Reviewing the decision, the state Supreme Court formally endorsed the longstanding test developed and consistently applied by the court of appeals. This “directly related” test allows an employee to receive compensation for medical treatment “only if that treatment is directly related to the workplace injury, meaning there is a sufficiently strong causal relationship between the condition that requires treatment and the workplace injury.” The court explained that when examining how one injury, condition, or symptom could be causally related to another, it must be considered whether the former “caused, aggravated or accelerated the latter.”

Noting that these three factors can be articulated as three separate tests, the court said that a causal relationship exists: 1) when the workplace injury caused the condition for which treatment is sought, 2) when the workplace injury materially impacts the condition for which treatment is sought by aggravating that condition or causing new symptoms, or 3) if the condition “was materially accelerated by the workplace injury—meaning the condition did not require medical treatment or intervention of any kind before the workplace injury but now requires treatment to aid in treatment of the workplace injury.”

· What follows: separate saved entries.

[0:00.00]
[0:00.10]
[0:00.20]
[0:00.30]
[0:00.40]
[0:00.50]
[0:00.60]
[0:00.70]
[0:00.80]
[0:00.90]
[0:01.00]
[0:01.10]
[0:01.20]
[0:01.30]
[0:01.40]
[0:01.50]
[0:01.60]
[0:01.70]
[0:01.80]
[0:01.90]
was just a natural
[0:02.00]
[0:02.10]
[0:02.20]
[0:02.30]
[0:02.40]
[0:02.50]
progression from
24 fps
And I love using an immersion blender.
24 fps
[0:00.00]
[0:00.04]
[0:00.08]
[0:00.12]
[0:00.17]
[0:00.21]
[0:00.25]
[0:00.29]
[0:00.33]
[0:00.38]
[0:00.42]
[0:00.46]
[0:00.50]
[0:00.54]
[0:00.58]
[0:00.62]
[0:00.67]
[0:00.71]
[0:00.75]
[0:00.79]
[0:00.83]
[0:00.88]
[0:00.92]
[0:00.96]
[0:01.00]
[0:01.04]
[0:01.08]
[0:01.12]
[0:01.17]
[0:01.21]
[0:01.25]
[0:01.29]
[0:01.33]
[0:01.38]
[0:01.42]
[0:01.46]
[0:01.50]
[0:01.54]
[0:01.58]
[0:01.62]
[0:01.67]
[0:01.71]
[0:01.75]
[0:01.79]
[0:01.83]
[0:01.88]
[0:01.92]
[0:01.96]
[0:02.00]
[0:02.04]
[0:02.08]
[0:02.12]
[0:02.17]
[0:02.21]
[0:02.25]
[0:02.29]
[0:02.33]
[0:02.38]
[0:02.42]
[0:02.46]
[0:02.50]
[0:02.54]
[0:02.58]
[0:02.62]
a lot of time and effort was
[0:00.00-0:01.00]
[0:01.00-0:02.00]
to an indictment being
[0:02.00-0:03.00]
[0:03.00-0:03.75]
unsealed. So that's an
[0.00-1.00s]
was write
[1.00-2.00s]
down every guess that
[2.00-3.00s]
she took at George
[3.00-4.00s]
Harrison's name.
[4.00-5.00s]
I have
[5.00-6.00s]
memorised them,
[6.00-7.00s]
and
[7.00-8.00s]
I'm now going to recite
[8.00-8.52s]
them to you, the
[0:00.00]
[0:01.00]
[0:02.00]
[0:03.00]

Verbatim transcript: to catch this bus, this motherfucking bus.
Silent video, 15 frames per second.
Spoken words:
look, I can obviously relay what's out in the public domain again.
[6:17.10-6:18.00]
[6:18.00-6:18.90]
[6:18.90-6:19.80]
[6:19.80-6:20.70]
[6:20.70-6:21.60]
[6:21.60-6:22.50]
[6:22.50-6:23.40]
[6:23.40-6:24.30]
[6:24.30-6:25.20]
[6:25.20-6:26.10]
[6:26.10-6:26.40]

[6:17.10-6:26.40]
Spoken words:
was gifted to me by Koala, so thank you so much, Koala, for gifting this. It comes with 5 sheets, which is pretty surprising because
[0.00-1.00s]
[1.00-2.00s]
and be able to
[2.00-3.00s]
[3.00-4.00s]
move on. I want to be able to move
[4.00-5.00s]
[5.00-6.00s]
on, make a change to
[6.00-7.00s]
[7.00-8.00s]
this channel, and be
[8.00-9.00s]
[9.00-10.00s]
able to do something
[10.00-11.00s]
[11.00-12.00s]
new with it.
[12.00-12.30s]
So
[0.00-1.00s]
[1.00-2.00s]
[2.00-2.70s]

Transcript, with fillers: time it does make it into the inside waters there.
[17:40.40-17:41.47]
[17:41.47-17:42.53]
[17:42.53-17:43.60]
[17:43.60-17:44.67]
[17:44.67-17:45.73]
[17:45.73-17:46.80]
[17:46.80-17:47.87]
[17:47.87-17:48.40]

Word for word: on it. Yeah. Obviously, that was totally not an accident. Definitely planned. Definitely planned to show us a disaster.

If any of these criteria are met, the treatment is directly related to the workplace injury and is compensable, the court determined. If not, the treatment is, at most, indirectly related to the workplace injury and is not compensable under the workers’ compensation system. This causal standard ensures that medical compensation will be limited to conditions directly related to the workplace injury and “will not convert our compensation law into a system of compulsory general health insurance.”

The court noted that neither the commission nor the appellate court had properly applied this test. The commission examined only whether the bariatric surgery was medically necessary to achieve the requisite weight loss to undergo the knee surgery and failed to make any findings concerning the causal relationship between the plaintiff's body weight—the “condition”—and the workplace injury. The appellate court focused on the treatment, not the condition, and found “a direct line connecting the dots between plaintiff’s original compensable injury and the commission's award for bariatric surgery,” the court said.

The court reversed the decision and instructed the appeals court to remand the case to the commission for further consideration.

Kluttz-Ellison v. Noah’s Playloft Preschool & Erie Insurance Group, N.C., No. 173PA22 (March 22, 2024).

Rosemarie Lally, J.D., is a freelance legal writer based in Washington, D.C.